═══ Data supplied ═══

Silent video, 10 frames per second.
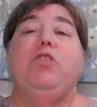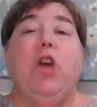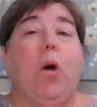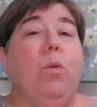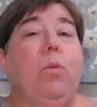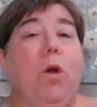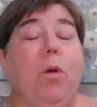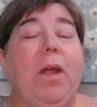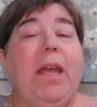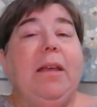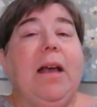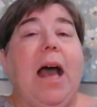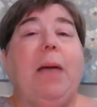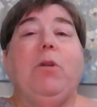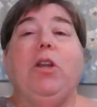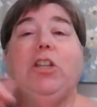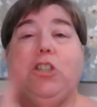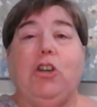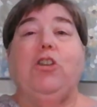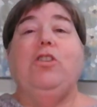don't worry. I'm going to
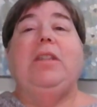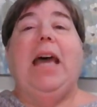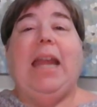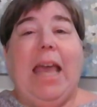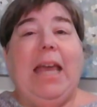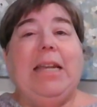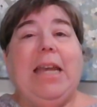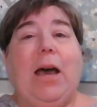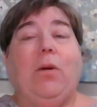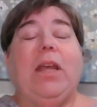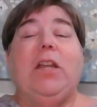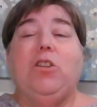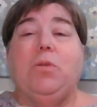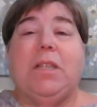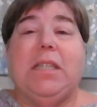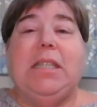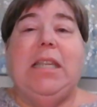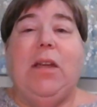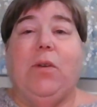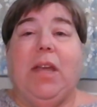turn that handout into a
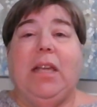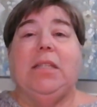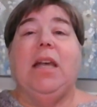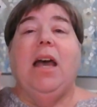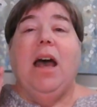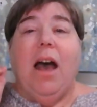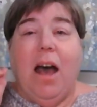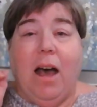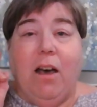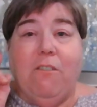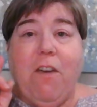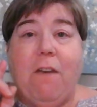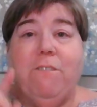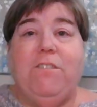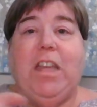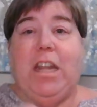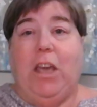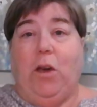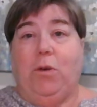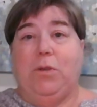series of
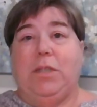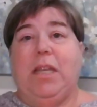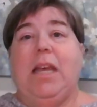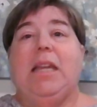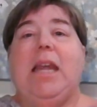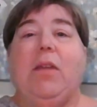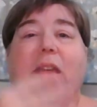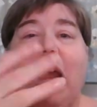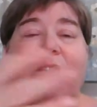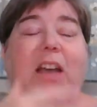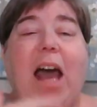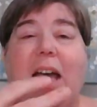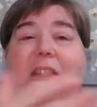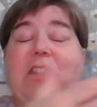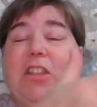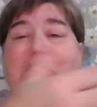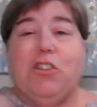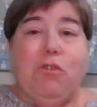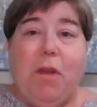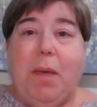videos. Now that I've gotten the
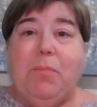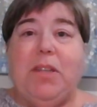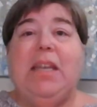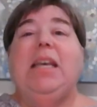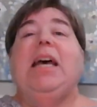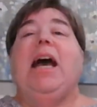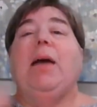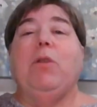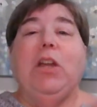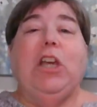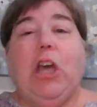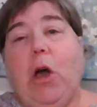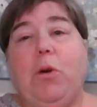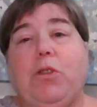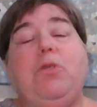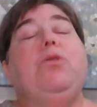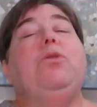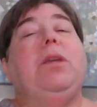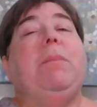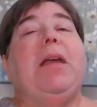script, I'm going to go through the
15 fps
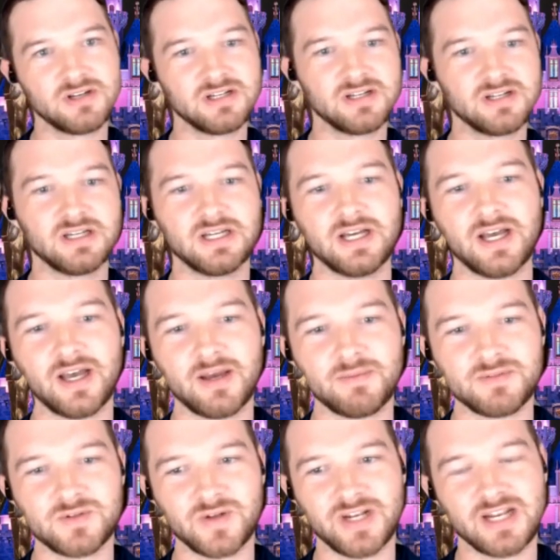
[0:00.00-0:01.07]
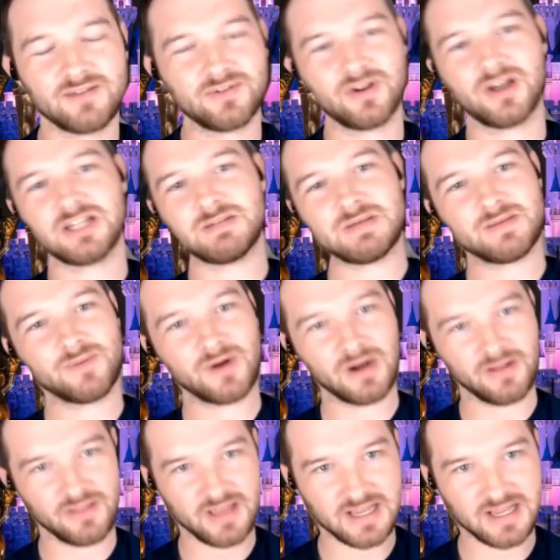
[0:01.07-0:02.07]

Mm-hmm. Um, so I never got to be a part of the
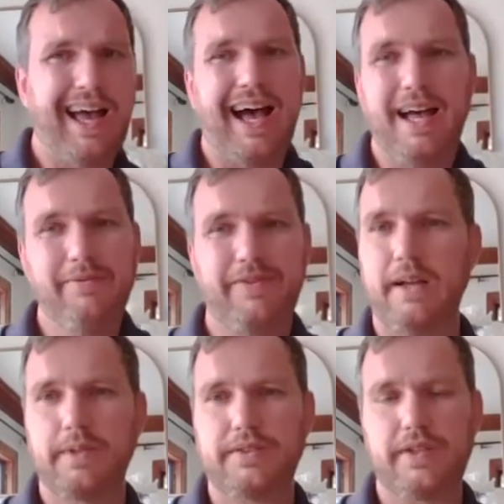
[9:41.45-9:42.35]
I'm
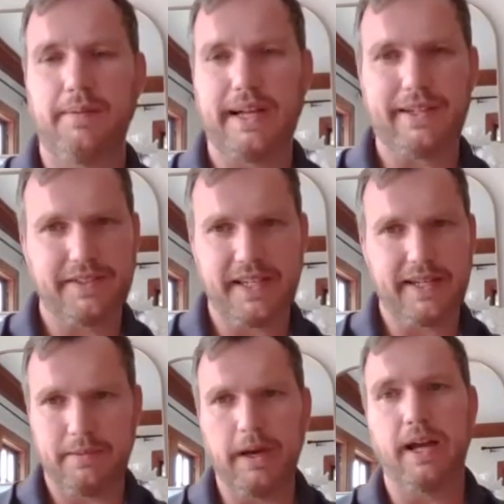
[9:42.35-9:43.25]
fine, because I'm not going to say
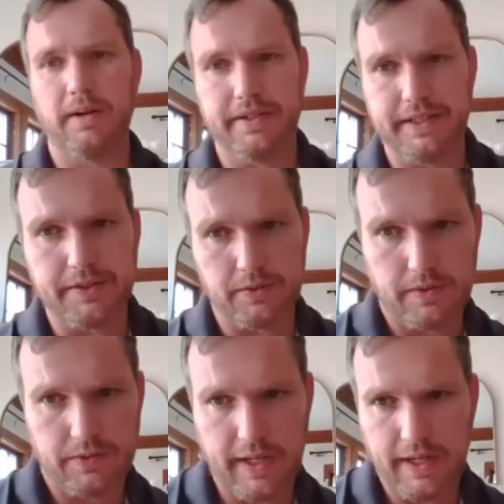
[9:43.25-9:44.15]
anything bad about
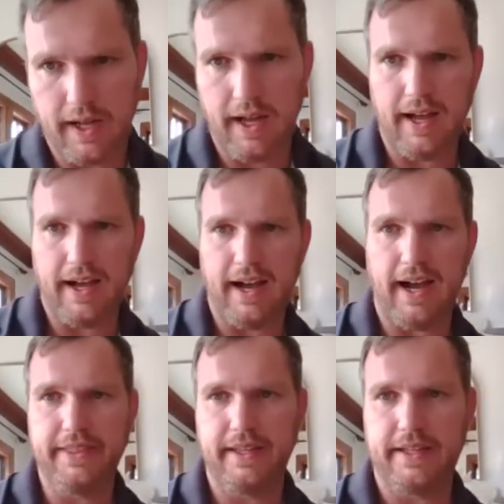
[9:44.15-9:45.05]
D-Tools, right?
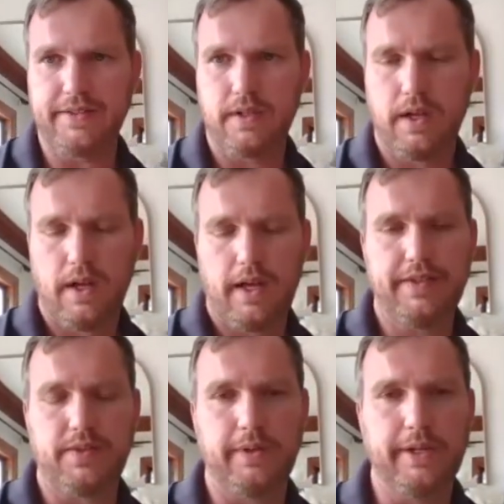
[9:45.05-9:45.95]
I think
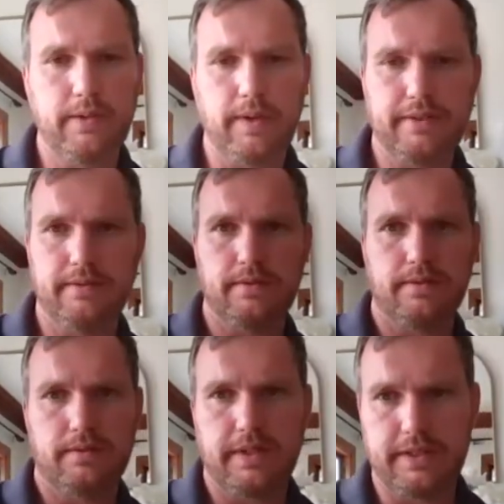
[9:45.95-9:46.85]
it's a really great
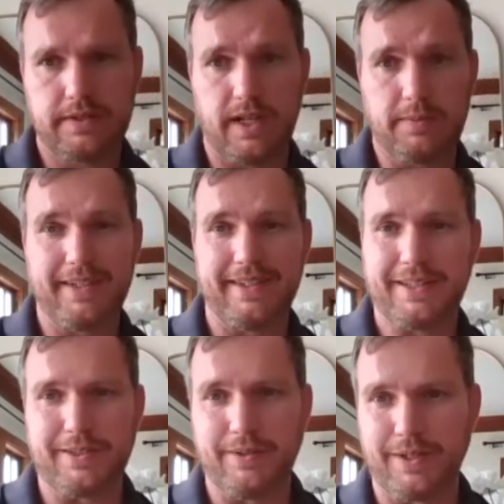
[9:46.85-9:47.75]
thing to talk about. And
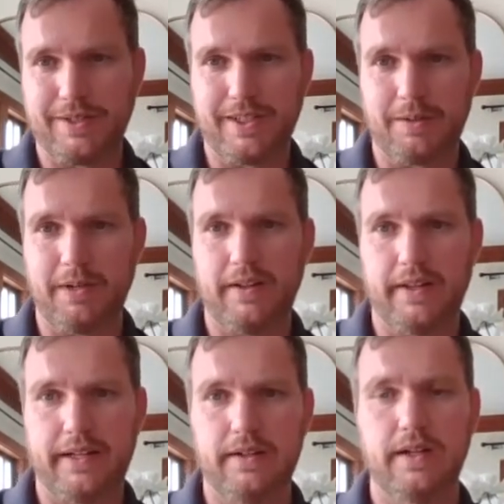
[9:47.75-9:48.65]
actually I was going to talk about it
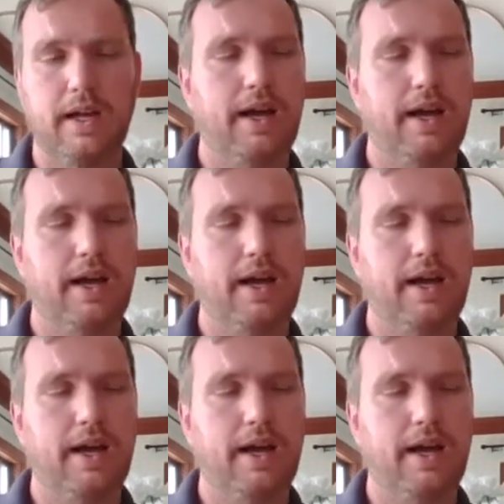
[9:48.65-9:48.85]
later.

═══
═══ Data supplied ═══

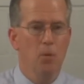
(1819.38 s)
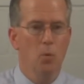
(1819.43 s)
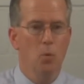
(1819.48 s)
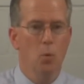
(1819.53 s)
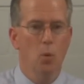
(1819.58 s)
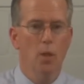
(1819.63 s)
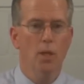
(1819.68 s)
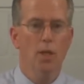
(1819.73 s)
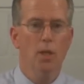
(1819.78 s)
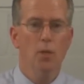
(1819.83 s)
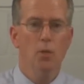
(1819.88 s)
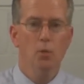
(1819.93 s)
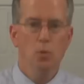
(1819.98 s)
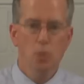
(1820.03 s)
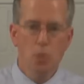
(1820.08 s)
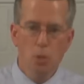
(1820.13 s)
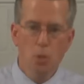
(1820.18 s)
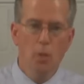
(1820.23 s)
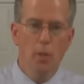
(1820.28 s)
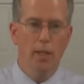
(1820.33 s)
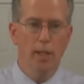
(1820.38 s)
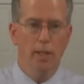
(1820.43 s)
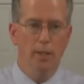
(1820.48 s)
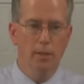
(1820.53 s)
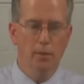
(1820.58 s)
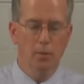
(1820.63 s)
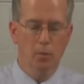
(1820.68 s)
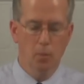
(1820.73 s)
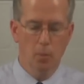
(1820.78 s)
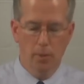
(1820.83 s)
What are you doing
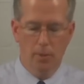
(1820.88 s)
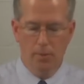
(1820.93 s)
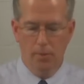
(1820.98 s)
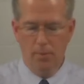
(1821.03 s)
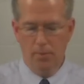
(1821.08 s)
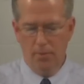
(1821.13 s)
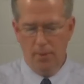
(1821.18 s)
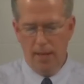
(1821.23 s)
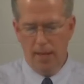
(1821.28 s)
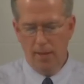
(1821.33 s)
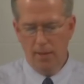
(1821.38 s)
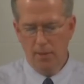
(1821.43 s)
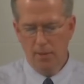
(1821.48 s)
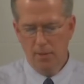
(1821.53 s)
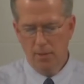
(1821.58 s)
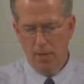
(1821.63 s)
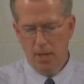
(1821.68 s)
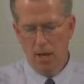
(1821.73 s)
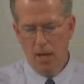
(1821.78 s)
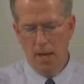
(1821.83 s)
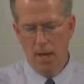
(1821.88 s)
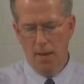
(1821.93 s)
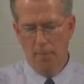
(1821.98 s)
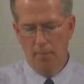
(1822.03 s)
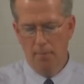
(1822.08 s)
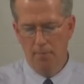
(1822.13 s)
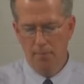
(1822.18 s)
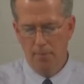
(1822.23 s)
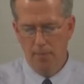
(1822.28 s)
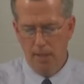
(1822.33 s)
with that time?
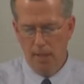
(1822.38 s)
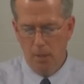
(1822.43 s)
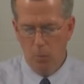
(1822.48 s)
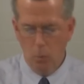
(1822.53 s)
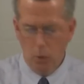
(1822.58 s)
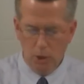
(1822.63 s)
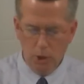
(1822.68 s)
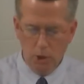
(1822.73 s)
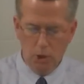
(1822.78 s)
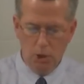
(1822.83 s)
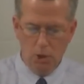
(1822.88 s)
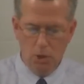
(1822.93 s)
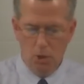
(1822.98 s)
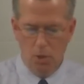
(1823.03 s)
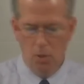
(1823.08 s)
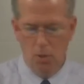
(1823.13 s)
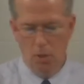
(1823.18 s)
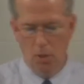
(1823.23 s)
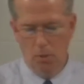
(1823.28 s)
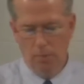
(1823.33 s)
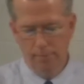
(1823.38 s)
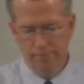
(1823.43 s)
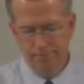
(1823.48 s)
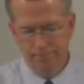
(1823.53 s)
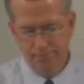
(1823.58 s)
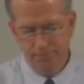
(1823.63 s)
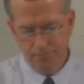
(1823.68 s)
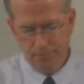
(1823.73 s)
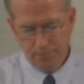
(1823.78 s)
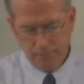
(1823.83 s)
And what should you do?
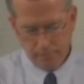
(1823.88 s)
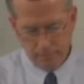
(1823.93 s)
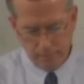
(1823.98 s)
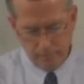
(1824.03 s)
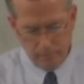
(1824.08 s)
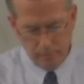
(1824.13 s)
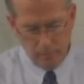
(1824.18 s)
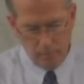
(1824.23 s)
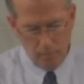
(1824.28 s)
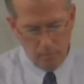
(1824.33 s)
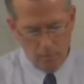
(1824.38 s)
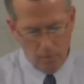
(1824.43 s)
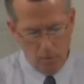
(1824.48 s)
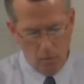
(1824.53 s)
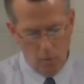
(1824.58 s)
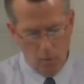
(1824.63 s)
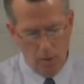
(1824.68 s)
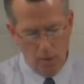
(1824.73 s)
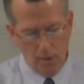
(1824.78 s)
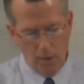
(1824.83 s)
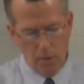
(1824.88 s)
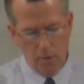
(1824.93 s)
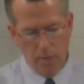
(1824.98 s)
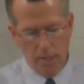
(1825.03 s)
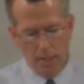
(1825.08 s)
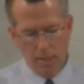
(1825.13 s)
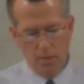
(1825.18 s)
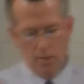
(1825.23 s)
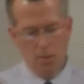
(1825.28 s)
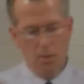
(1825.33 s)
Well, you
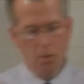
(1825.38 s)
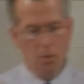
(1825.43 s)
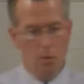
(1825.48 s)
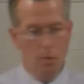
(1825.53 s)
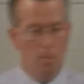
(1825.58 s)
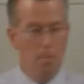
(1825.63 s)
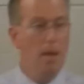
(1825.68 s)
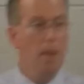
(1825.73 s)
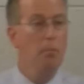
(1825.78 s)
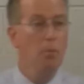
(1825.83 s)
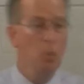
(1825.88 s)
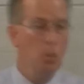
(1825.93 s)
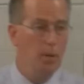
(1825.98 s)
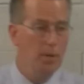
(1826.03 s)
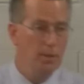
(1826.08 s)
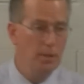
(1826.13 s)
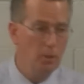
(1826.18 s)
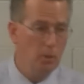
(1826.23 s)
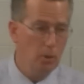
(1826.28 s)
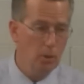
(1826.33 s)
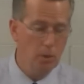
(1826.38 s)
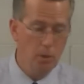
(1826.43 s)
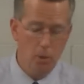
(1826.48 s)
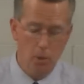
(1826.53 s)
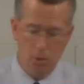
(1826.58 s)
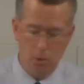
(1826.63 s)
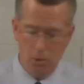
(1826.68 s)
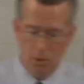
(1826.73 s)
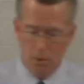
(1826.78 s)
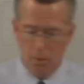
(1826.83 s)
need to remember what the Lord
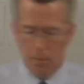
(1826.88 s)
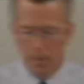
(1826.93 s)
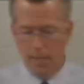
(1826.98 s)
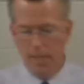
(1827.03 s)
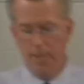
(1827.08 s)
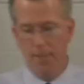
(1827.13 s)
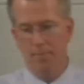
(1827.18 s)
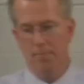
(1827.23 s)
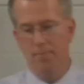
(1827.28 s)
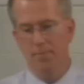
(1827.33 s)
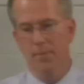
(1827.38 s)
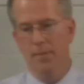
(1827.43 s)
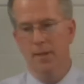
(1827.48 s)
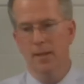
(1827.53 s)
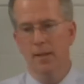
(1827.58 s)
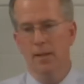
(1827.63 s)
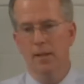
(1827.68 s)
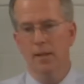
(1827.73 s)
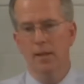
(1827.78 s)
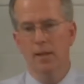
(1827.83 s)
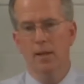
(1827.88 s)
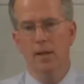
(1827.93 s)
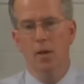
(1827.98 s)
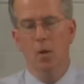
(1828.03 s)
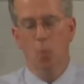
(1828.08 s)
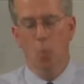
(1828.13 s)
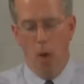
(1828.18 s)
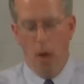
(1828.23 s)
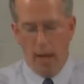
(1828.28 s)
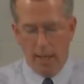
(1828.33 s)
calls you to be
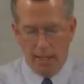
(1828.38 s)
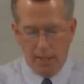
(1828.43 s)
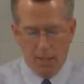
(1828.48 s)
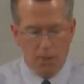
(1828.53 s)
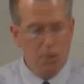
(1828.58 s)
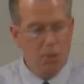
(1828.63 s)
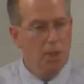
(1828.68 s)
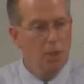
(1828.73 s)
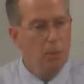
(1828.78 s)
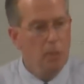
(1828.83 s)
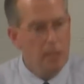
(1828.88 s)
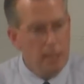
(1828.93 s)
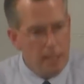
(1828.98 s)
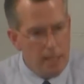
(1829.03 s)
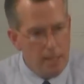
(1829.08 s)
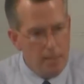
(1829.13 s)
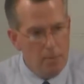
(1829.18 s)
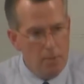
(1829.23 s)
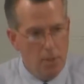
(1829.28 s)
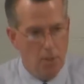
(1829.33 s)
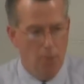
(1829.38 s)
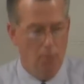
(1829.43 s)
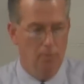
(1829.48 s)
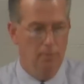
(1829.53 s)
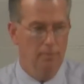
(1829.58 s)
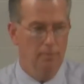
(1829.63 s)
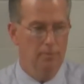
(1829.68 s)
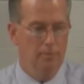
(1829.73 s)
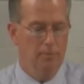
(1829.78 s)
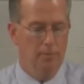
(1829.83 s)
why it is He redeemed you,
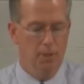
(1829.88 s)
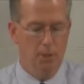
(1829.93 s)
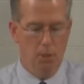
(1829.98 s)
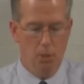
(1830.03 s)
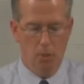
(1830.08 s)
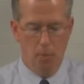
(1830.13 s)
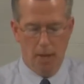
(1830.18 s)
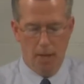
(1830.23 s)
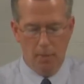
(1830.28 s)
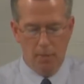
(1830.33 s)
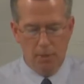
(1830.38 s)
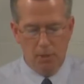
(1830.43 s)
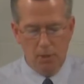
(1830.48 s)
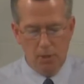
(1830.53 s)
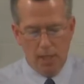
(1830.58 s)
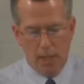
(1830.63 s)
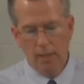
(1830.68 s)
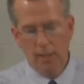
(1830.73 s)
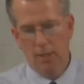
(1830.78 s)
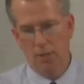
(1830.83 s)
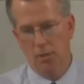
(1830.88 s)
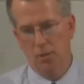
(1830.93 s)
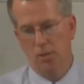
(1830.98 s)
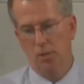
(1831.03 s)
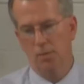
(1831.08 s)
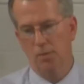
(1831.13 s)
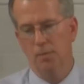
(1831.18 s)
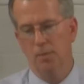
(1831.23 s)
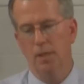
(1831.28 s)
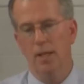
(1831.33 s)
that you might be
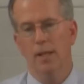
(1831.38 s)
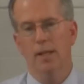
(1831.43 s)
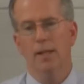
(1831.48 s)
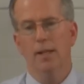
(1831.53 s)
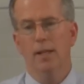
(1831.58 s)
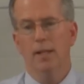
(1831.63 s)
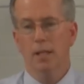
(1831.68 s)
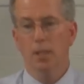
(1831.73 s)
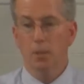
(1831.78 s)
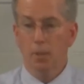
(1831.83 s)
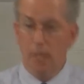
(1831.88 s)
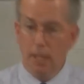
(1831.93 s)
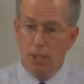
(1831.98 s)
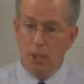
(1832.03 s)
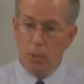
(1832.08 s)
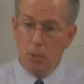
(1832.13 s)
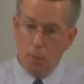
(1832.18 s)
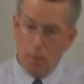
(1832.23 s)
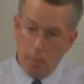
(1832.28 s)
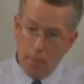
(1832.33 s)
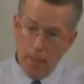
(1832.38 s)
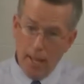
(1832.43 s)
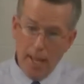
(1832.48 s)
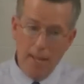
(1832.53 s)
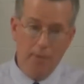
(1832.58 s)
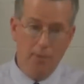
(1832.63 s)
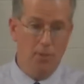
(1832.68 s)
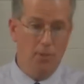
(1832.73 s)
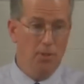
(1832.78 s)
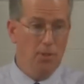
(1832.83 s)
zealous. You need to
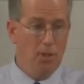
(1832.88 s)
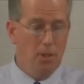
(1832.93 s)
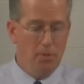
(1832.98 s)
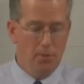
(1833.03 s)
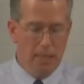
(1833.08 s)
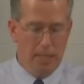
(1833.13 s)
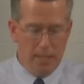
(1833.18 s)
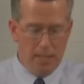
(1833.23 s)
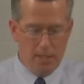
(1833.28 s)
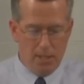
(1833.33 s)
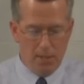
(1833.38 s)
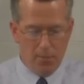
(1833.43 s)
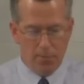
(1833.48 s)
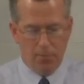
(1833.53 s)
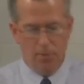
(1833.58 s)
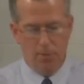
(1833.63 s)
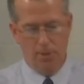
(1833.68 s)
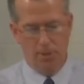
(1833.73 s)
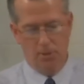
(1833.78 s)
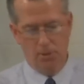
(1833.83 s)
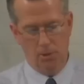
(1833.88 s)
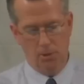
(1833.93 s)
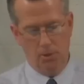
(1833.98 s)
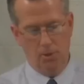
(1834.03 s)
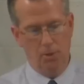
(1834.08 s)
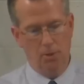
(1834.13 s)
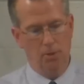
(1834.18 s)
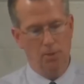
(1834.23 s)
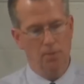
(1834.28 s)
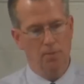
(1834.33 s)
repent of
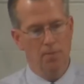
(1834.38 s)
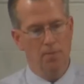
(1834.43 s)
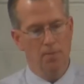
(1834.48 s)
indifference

═══

- [Instructions to follow]:
Exact copy, pictures excluded: every line above from the one containing "(1820.33 s)" to the one containing "(1828.03 s)", inclusive, and nothing more.

- [Exercise response]:
(1820.33 s)
(1820.38 s)
(1820.43 s)
(1820.48 s)
(1820.53 s)
(1820.58 s)
(1820.63 s)
(1820.68 s)
(1820.73 s)
(1820.78 s)
(1820.83 s)
What are you doing
(1820.88 s)
(1820.93 s)
(1820.98 s)
(1821.03 s)
(1821.08 s)
(1821.13 s)
(1821.18 s)
(1821.23 s)
(1821.28 s)
(1821.33 s)
(1821.38 s)
(1821.43 s)
(1821.48 s)
(1821.53 s)
(1821.58 s)
(1821.63 s)
(1821.68 s)
(1821.73 s)
(1821.78 s)
(1821.83 s)
(1821.88 s)
(1821.93 s)
(1821.98 s)
(1822.03 s)
(1822.08 s)
(1822.13 s)
(1822.18 s)
(1822.23 s)
(1822.28 s)
(1822.33 s)
with that time?
(1822.38 s)
(1822.43 s)
(1822.48 s)
(1822.53 s)
(1822.58 s)
(1822.63 s)
(1822.68 s)
(1822.73 s)
(1822.78 s)
(1822.83 s)
(1822.88 s)
(1822.93 s)
(1822.98 s)
(1823.03 s)
(1823.08 s)
(1823.13 s)
(1823.18 s)
(1823.23 s)
(1823.28 s)
(1823.33 s)
(1823.38 s)
(1823.43 s)
(1823.48 s)
(1823.53 s)
(1823.58 s)
(1823.63 s)
(1823.68 s)
(1823.73 s)
(1823.78 s)
(1823.83 s)
And what should you do?
(1823.88 s)
(1823.93 s)
(1823.98 s)
(1824.03 s)
(1824.08 s)
(1824.13 s)
(1824.18 s)
(1824.23 s)
(1824.28 s)
(1824.33 s)
(1824.38 s)
(1824.43 s)
(1824.48 s)
(1824.53 s)
(1824.58 s)
(1824.63 s)
(1824.68 s)
(1824.73 s)
(1824.78 s)
(1824.83 s)
(1824.88 s)
(1824.93 s)
(1824.98 s)
(1825.03 s)
(1825.08 s)
(1825.13 s)
(1825.18 s)
(1825.23 s)
(1825.28 s)
(1825.33 s)
Well, you
(1825.38 s)
(1825.43 s)
(1825.48 s)
(1825.53 s)
(1825.58 s)
(1825.63 s)
(1825.68 s)
(1825.73 s)
(1825.78 s)
(1825.83 s)
(1825.88 s)
(1825.93 s)
(1825.98 s)
(1826.03 s)
(1826.08 s)
(1826.13 s)
(1826.18 s)
(1826.23 s)
(1826.28 s)
(1826.33 s)
(1826.38 s)
(1826.43 s)
(1826.48 s)
(1826.53 s)
(1826.58 s)
(1826.63 s)
(1826.68 s)
(1826.73 s)
(1826.78 s)
(1826.83 s)
need to remember what the Lord
(1826.88 s)
(1826.93 s)
(1826.98 s)
(1827.03 s)
(1827.08 s)
(1827.13 s)
(1827.18 s)
(1827.23 s)
(1827.28 s)
(1827.33 s)
(1827.38 s)
(1827.43 s)
(1827.48 s)
(1827.53 s)
(1827.58 s)
(1827.63 s)
(1827.68 s)
(1827.73 s)
(1827.78 s)
(1827.83 s)
(1827.88 s)
(1827.93 s)
(1827.98 s)
(1828.03 s)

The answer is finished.